Support for the EU, battered by long crises over debt and migration, began to recover. The EU’s own latest Eurobarometer report on public opinion, published in August, found that trust in the EU has risen to 42%, from 36% a year ago and 32% in late 2015….

Peter Appelt, a 57-year-old worker in a train factory who lives in Germany’s east, told The Wall Street Journal last year he supported the anti-immigration AfD party because Europe “doesn’t work,” and because he was fearful of the large influx of immigrants. “The other parties need to be taught a lesson,” he said then.

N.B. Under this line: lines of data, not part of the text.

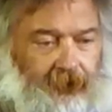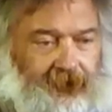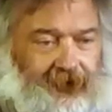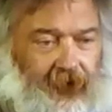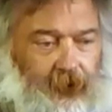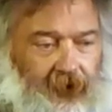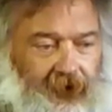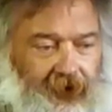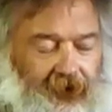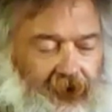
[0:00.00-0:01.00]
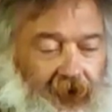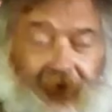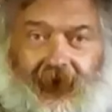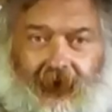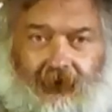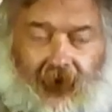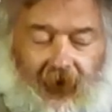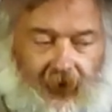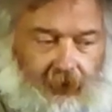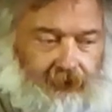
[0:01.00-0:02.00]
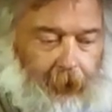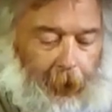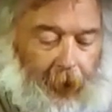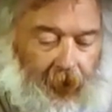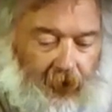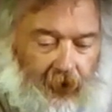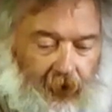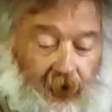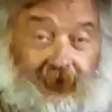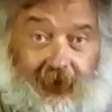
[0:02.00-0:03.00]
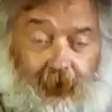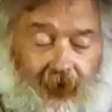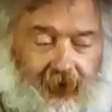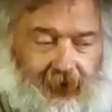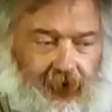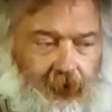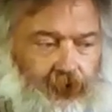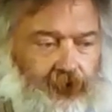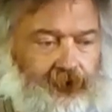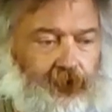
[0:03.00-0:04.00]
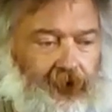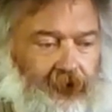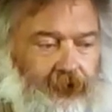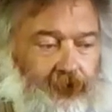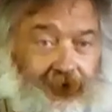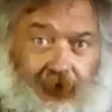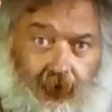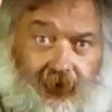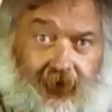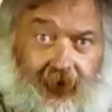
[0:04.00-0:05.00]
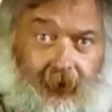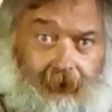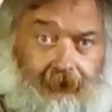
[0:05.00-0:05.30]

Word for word: So I had a customer at the time whose wife was a QC.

Now, he says he has changed his mind. He doesn’t know yet who he will vote for in Germany’s Sept. 24 parliamentary elections, he says, but it won’t be the AfD. He says he finds the party too amateurish and extreme, and that watching events in the U.S. and U.K. has made him more skeptical.

He sees the AfD’s policies as similar to Mr. Trump’s. “He wants to wall off his country, and the AfD also wants to keep all foreigners from entering, and that doesn’t work either,” he says. Mr. Trump’s political struggles and the U.K. difficulties defining its future relationship with Europe have convinced him that isolationism makes for bad policy, he says. “In a globalized world, one can’t act like a small island,” he says.

Alexander Gauland, who co-heads the AfD ticket for the September election, says…if Mr. Trump had managed to start construction on his promised Mexican-border wall, the AfD could have used the new president’s success to trumpet the feasibility of its own demands to close Germany’s borders.

“Now that it’s become tangled up in details, people are no longer paying attention,” Mr. Gauland says.

In short, according to the Journal, Trump is seen as destabilizing and ineffective and the European Union, whose popularity was waning in the wake of their debt crisis, is rebounding: It seems that globalism is the answer after all.